« On rêve avec des mots. Avec les chiffres, on compte », écrivait Karine Giebel dans son « Purgatoire des innocents », ce qui nous renvoie à un gouvernement sur le départ qui devrait, honnêteté intellectuelle oblige, arrêter de distribuer les rêves et donner leur véritable signification aux chiffres.
Les économies chiffrées sur du papier ou dans des discours et pas réalisées sont des mots, rien que des mots !
Ainsi, à son arrivée à La Kasbah en 2016, Youssef Chahed avait trouvé 1,1% de croissance, à son départ aujourd’hui, c’est tout juste 0,8% de croissance*.
Quant au rapport de l’épargne au PIB, il est malheureux de dire que la baisse reste dramatique : l’épargne est passée de 8,5% à 11,6%.
Les dettes publiques ont « progressé » (sic) de plus de 12% (63% en 2016, 75,1% en 2019). Il va sans dire que ces dettes ont servi en premier à couvrir les dépenses publiques et que les investissements de l’Etat sont à l’arrêt.
Par contre, la pression fiscale est, elle, montée à 25,4% alors qu’elle ne dépassait pas les 20,6% en 2016. Une pression fiscale destinée à renflouer les caisses de l’Etat et à réduire le déficit budgétaire mais qui a freiné les investissements et ralenti la croissance.
L’inflation, malgré tous les efforts fournis par la BCT, n’a pas vraiment reculé en l’absence d’une politique de l’Etat de contrôle des prix et de lutte contre les spéculateurs. Un Etat laxiste, impuissant devant la force de frappe des maîtres du marché et perdant de vue que se battre contre la spéculation est se battre contre clandestinité et contrebande.
Le taux de couverture a par ailleurs reculé de 0,2%, passant de 69,6% en 2016 à 69,4%, illustrant les déséquilibres des échanges d’une Tunisie de plus en plus dépendante des autres.

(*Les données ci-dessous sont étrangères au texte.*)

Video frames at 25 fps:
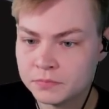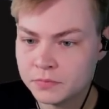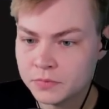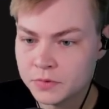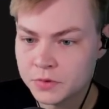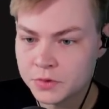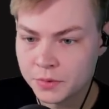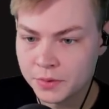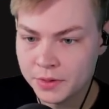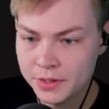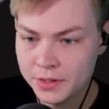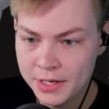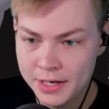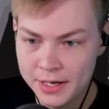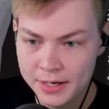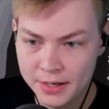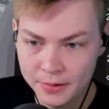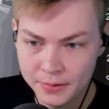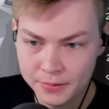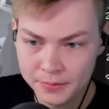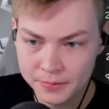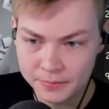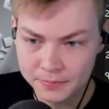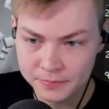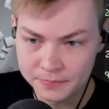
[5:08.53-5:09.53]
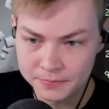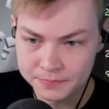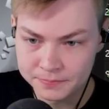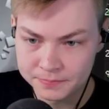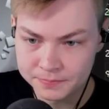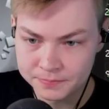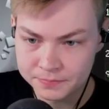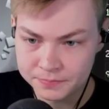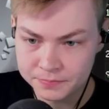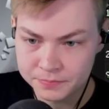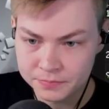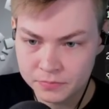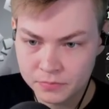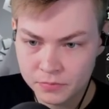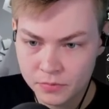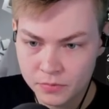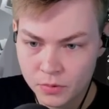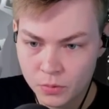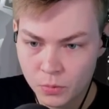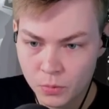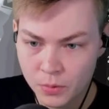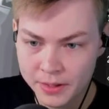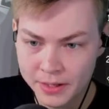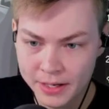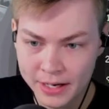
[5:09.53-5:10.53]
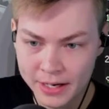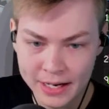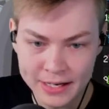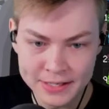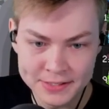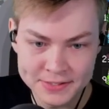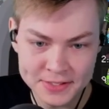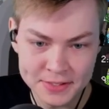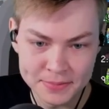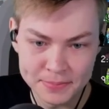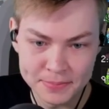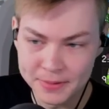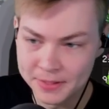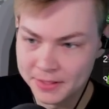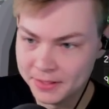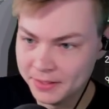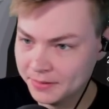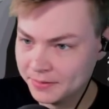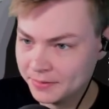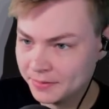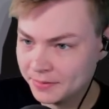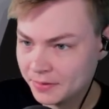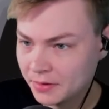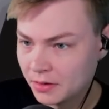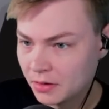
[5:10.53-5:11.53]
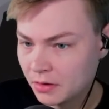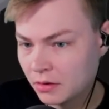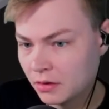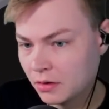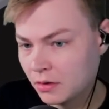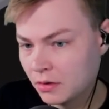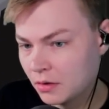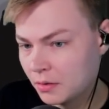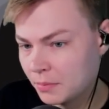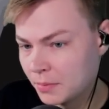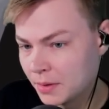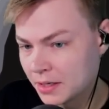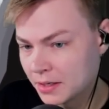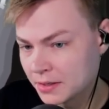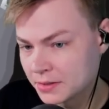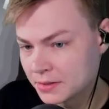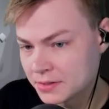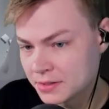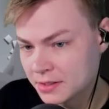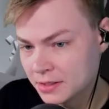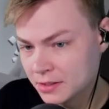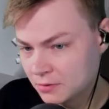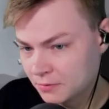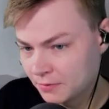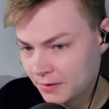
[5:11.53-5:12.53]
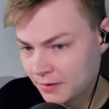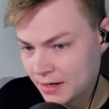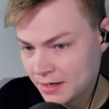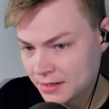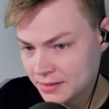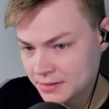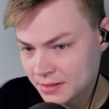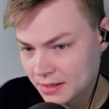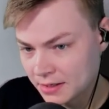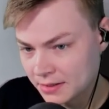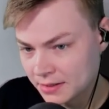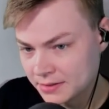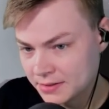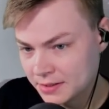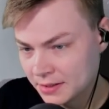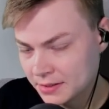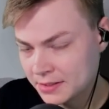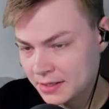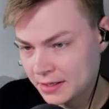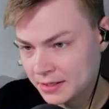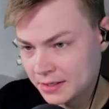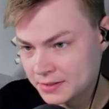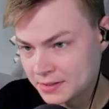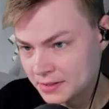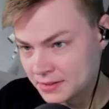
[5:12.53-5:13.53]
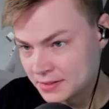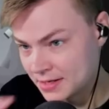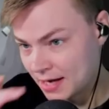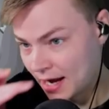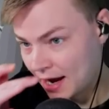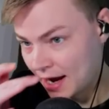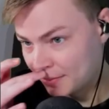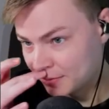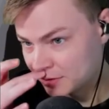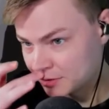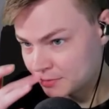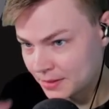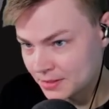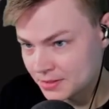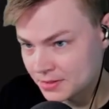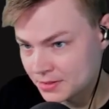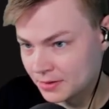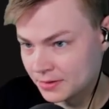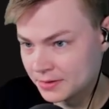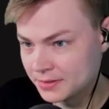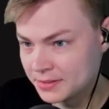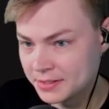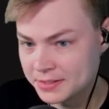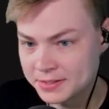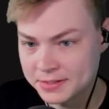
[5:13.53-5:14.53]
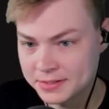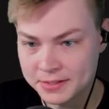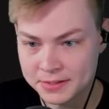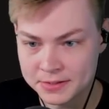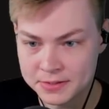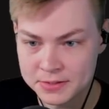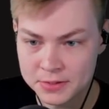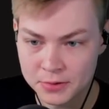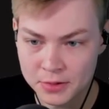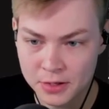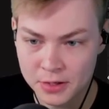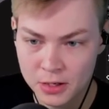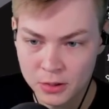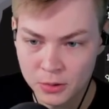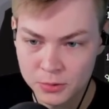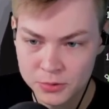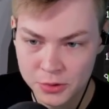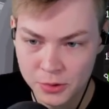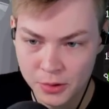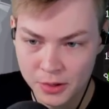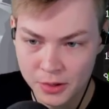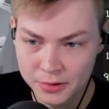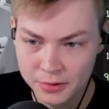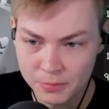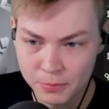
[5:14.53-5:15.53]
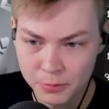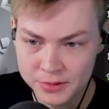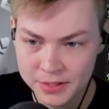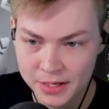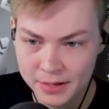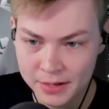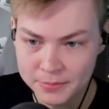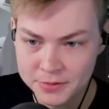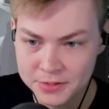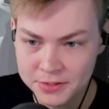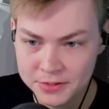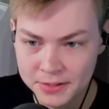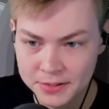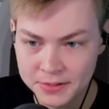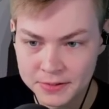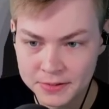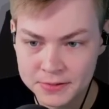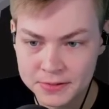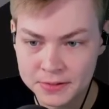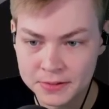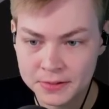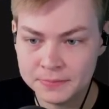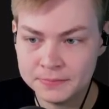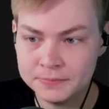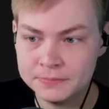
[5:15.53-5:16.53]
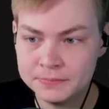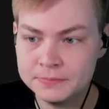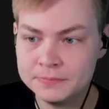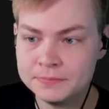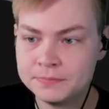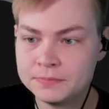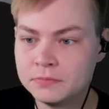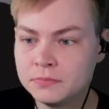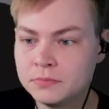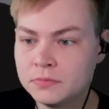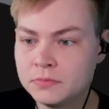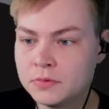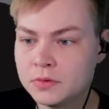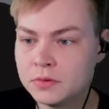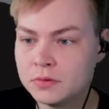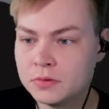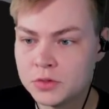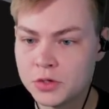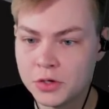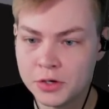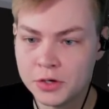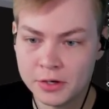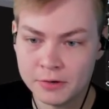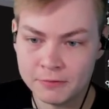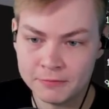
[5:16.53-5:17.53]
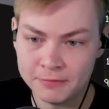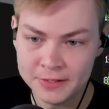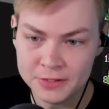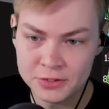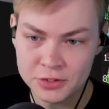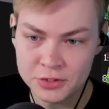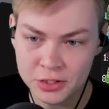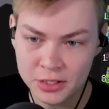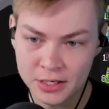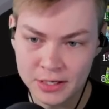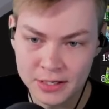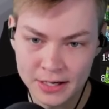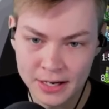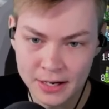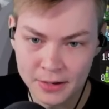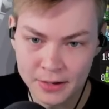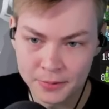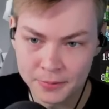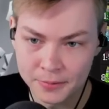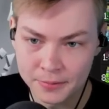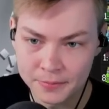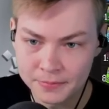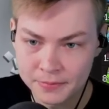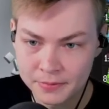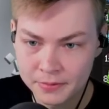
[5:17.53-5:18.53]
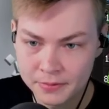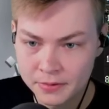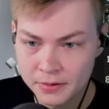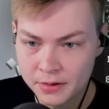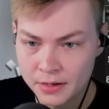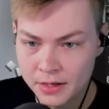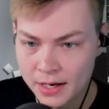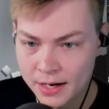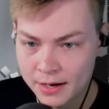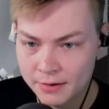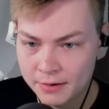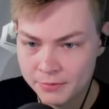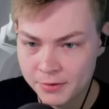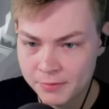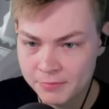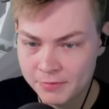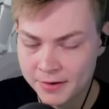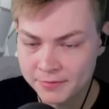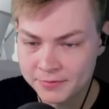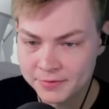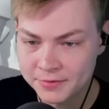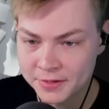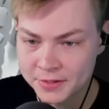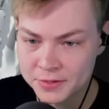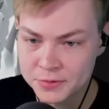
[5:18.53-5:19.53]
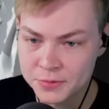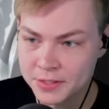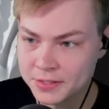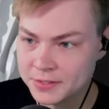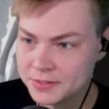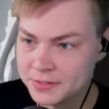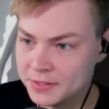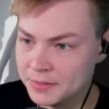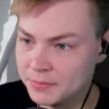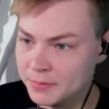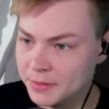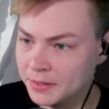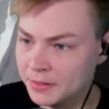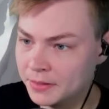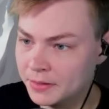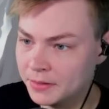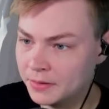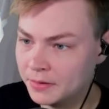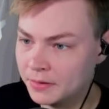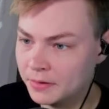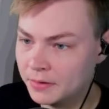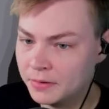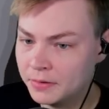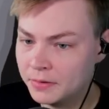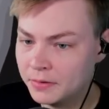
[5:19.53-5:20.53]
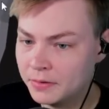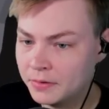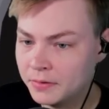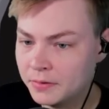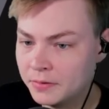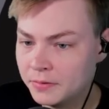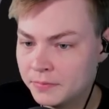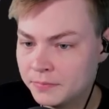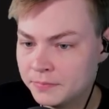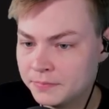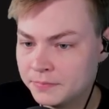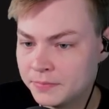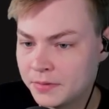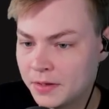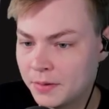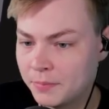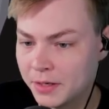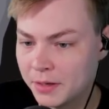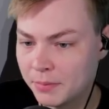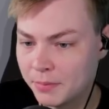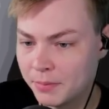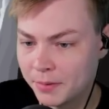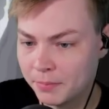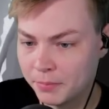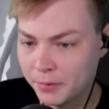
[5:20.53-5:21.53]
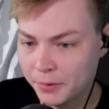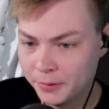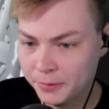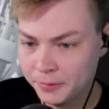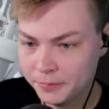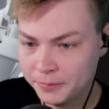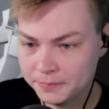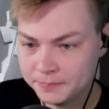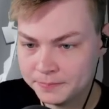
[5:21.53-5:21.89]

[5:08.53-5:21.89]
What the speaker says: So now, we're going to ACB, because this phase dictates its damage based on distance. So the closer you are, the more damage it does. So you're going to flinch in and out every 5 ticks with ACB. I'm going to get my brew.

Le taux de change a perdu au change avec un euro qui valait 2,43 dinars en 2016 et qui vaut aujourd’hui 3,14 dinars.
L’indice de liberté économique a, lui, régressé (il est 122ème cette année, contre 114ème, il y a 4 ans).
C’est dire !
Quant aux quelques réalisations politiques, elles ne sont certainement pas l’œuvre, à quelques exceptions, de l’équipe du Premier ministère où des « cerveaux » se donnaient à cœurs joie d’éliminer les ministres compétents pour ne trouver aucune résistance à leurs décisions pour la plupart du temps mauvaises !
Le taux de chômage a ainsi reculé de 15,6% en 2016 à 14,9% cette année. Le déficit budgétaire réduit à 3,5% (il était de 5,7%) à coups de redressements fiscaux et d’amnisties fiscales avec un blocage du règlement par l’Etat de nombre d’entreprises privées, dont certaines ont fait faillite (secteur du BTP) ne devrait même pas être cité comme réalisation.
Les recettes touristiques, et c’est une performance, ont grimpé de 2,2% à 5,4%, celles du travail de 2,8% à 4,7%, et la Tunisie a gagné 7 places au classement de Davos, passant de 95ème à 87ème.
Le bilan du gouvernement -parlant de réussite- n’est pas des plus reluisants. D’ailleurs de quelles décisions douloureuses parle-t-on lorsque nous voyons les promesses d’augmentations de salaires faites aux syndicats dans une logique d’une irresponsabilité révoltante ?
Il vaut mieux être haï pour avoir pris les bonnes décisions que haï pour n’avoir pris aucune décision ou pire pour avoir pris les plus mauvaises ! Pour les premières, à terme, la reconnaissance récompense, et pour les dernières, le temps jugera et condamnera.